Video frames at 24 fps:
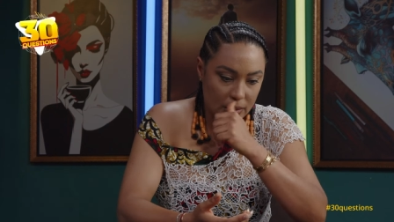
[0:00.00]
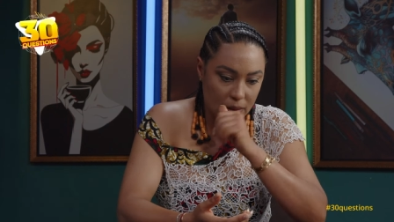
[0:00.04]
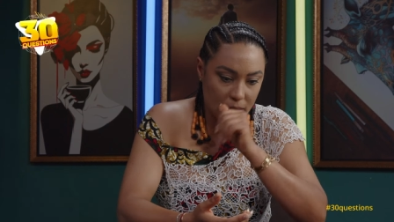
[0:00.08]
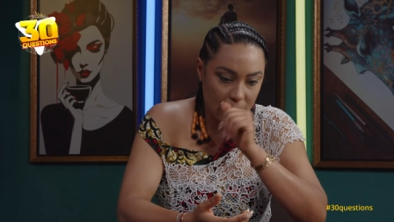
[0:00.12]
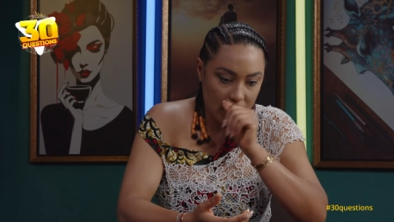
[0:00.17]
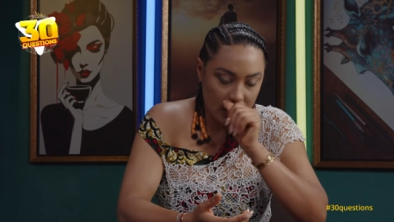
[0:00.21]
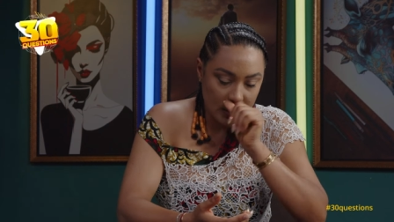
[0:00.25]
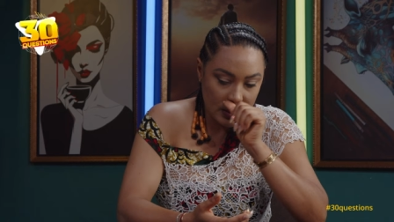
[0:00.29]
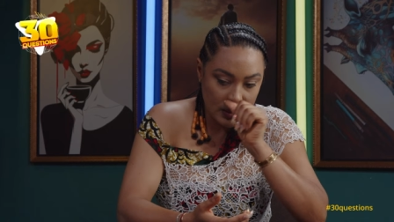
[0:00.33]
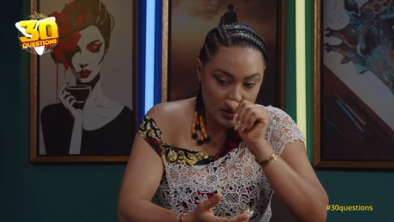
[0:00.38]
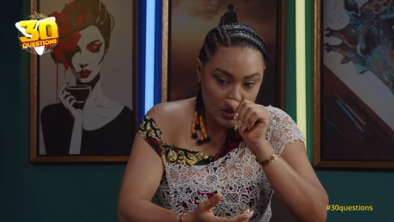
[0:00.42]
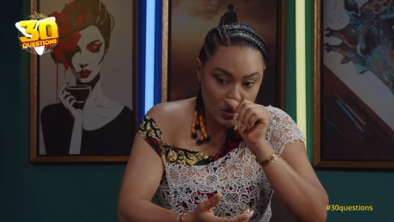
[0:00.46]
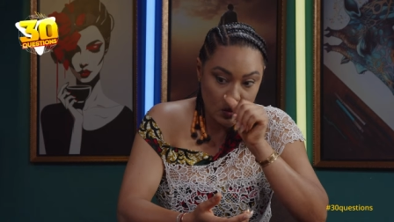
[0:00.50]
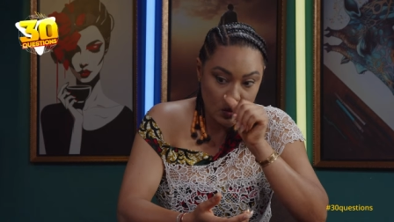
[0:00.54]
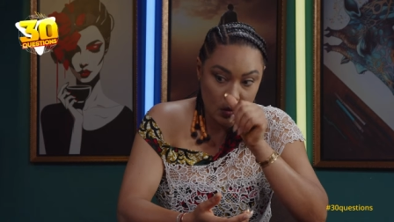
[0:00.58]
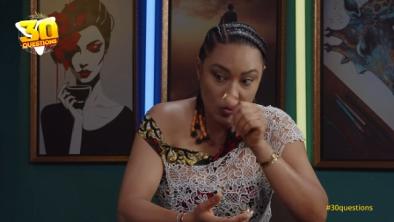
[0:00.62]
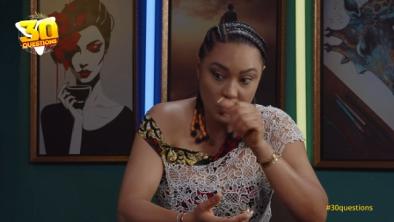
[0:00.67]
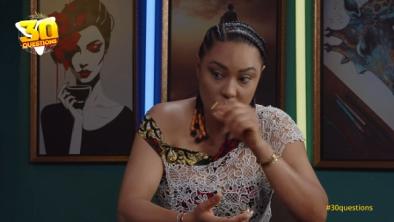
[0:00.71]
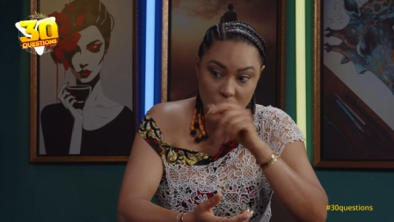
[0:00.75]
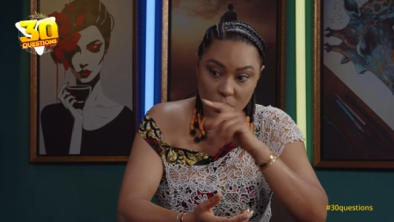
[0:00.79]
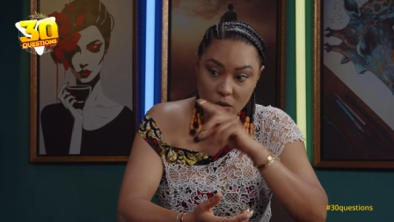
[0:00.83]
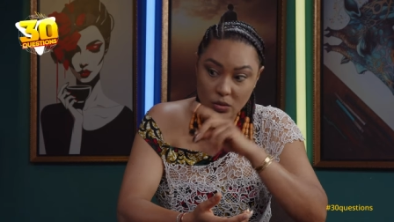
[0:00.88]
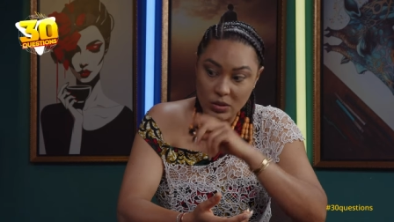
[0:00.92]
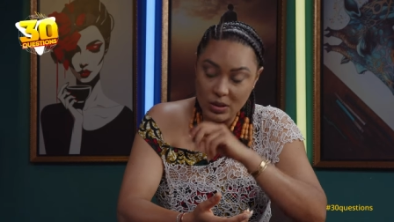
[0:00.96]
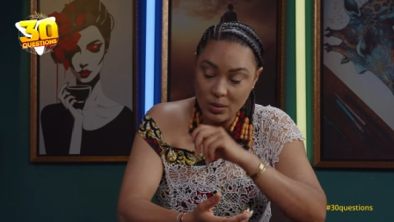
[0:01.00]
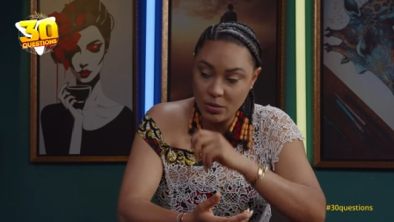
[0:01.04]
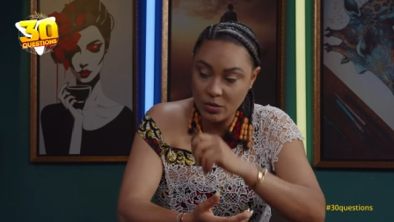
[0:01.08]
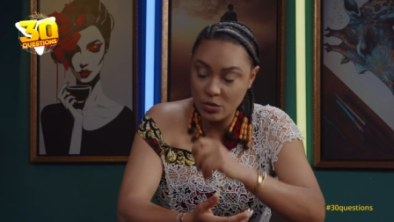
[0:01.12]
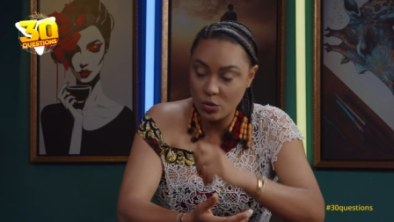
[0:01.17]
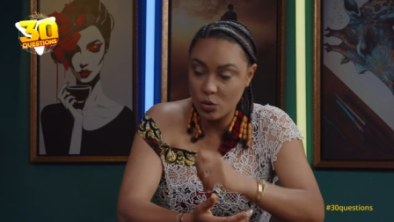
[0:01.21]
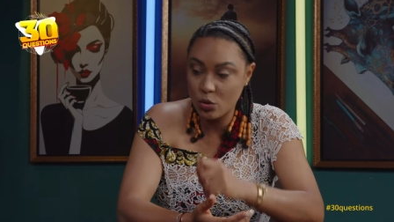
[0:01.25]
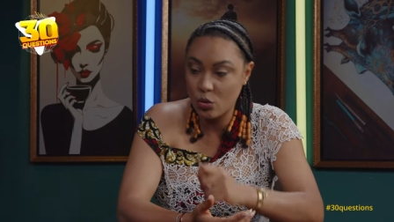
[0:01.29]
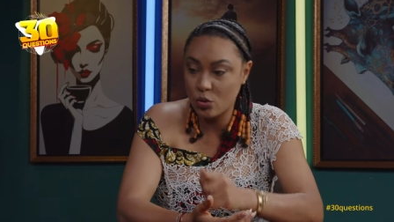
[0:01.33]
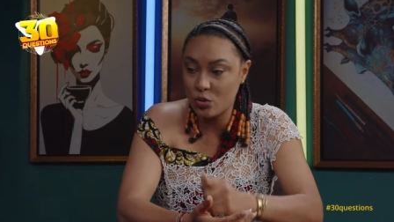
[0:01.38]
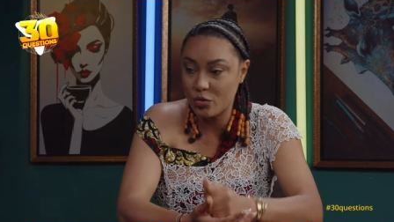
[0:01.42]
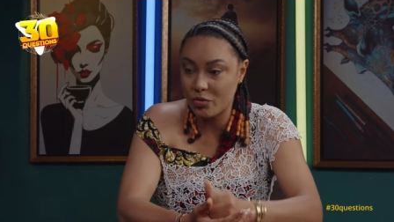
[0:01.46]
I hear they go to, or some
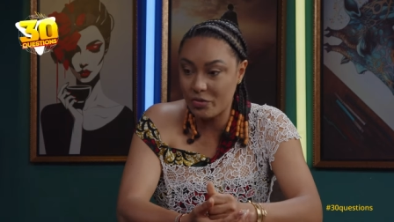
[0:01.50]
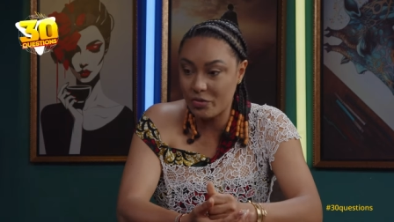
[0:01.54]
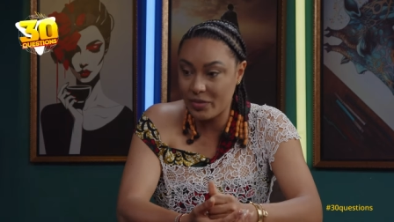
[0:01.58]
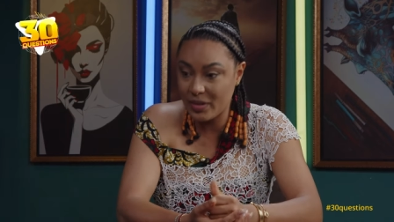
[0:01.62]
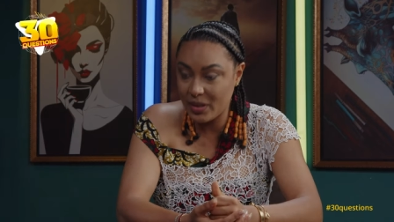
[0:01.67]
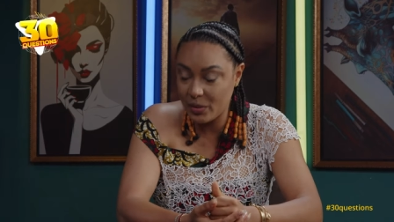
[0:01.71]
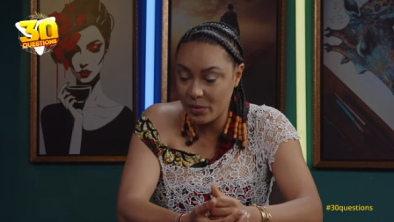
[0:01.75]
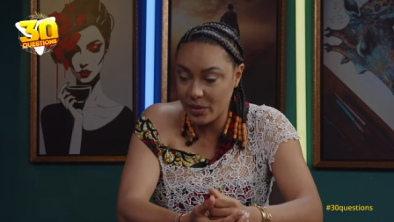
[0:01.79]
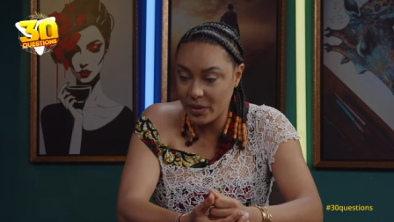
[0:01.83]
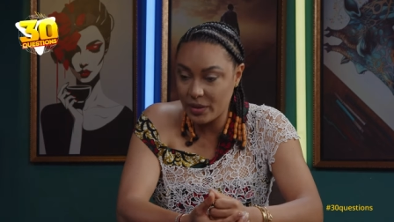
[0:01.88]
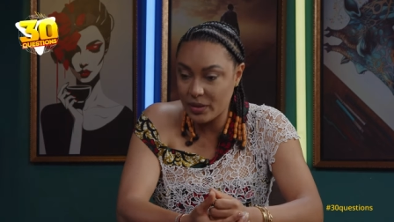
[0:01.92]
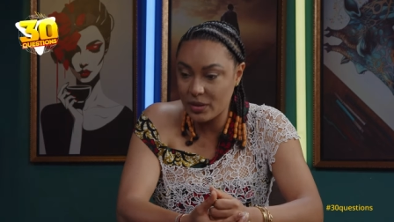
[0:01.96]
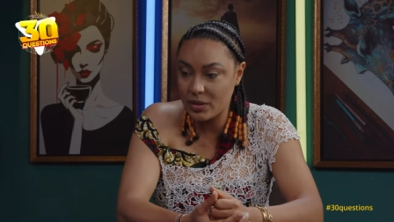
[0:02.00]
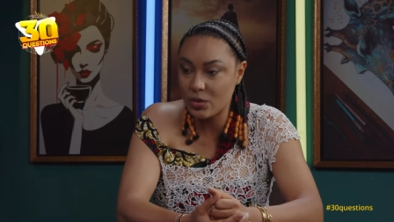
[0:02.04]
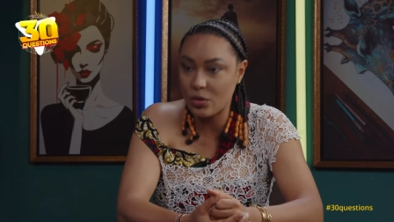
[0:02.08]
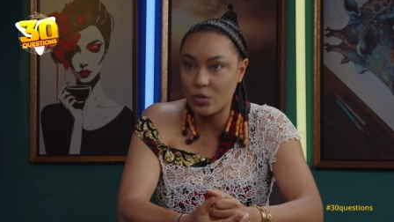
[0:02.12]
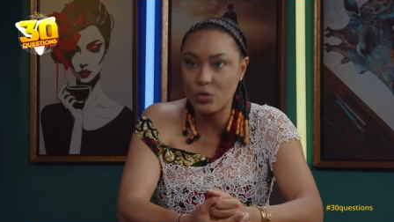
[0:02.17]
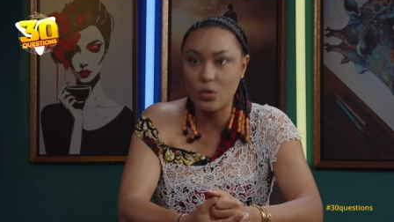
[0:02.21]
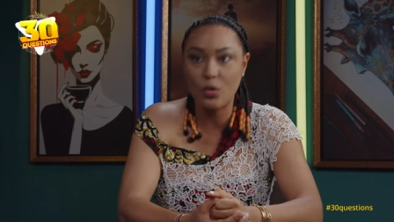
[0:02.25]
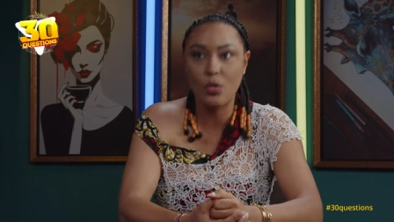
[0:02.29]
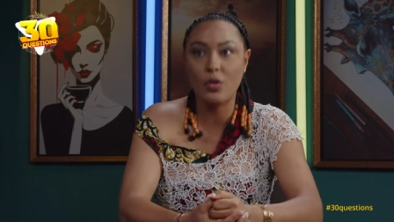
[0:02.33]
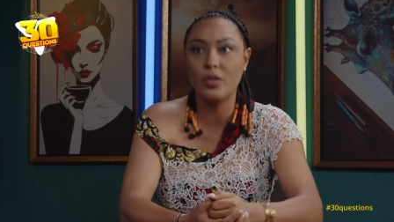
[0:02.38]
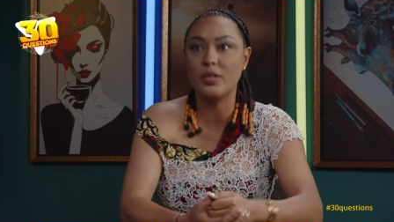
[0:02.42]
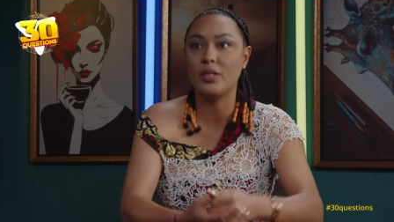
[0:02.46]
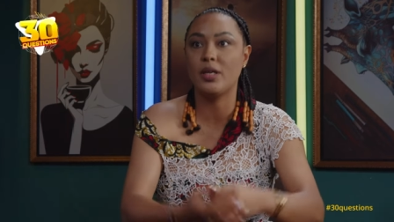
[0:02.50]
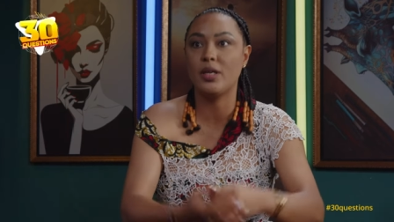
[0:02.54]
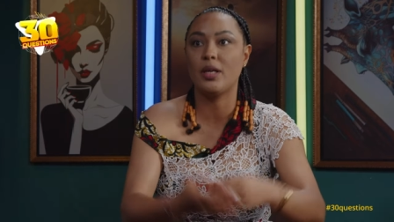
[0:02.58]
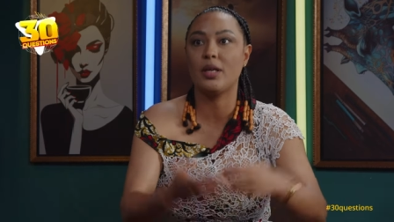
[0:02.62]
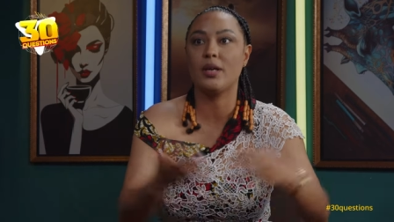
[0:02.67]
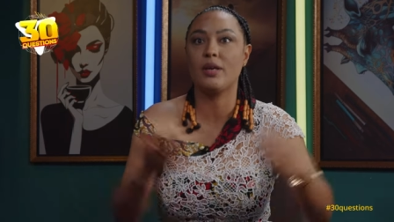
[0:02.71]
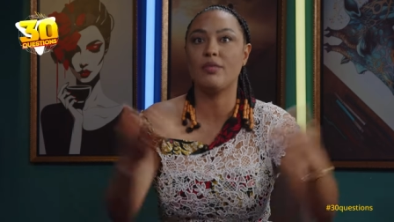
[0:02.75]
also go to Philippines because of Hodie.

**Task objective**
Repeat each line of the material exactly, please, and skip every picture.

**Answer space**
Video frames at 24 fps:
[0:00.00]
[0:00.04]
[0:00.08]
[0:00.12]
[0:00.17]
[0:00.21]
[0:00.25]
[0:00.29]
[0:00.33]
[0:00.38]
[0:00.42]
[0:00.46]
[0:00.50]
[0:00.54]
[0:00.58]
[0:00.62]
[0:00.67]
[0:00.71]
[0:00.75]
[0:00.79]
[0:00.83]
[0:00.88]
[0:00.92]
[0:00.96]
[0:01.00]
[0:01.04]
[0:01.08]
[0:01.12]
[0:01.17]
[0:01.21]
[0:01.25]
[0:01.29]
[0:01.33]
[0:01.38]
[0:01.42]
[0:01.46]
I hear they go to, or some
[0:01.50]
[0:01.54]
[0:01.58]
[0:01.62]
[0:01.67]
[0:01.71]
[0:01.75]
[0:01.79]
[0:01.83]
[0:01.88]
[0:01.92]
[0:01.96]
[0:02.00]
[0:02.04]
[0:02.08]
[0:02.12]
[0:02.17]
[0:02.21]
[0:02.25]
[0:02.29]
[0:02.33]
[0:02.38]
[0:02.42]
[0:02.46]
[0:02.50]
[0:02.54]
[0:02.58]
[0:02.62]
[0:02.67]
[0:02.71]
[0:02.75]
also go to Philippines because of Hodie.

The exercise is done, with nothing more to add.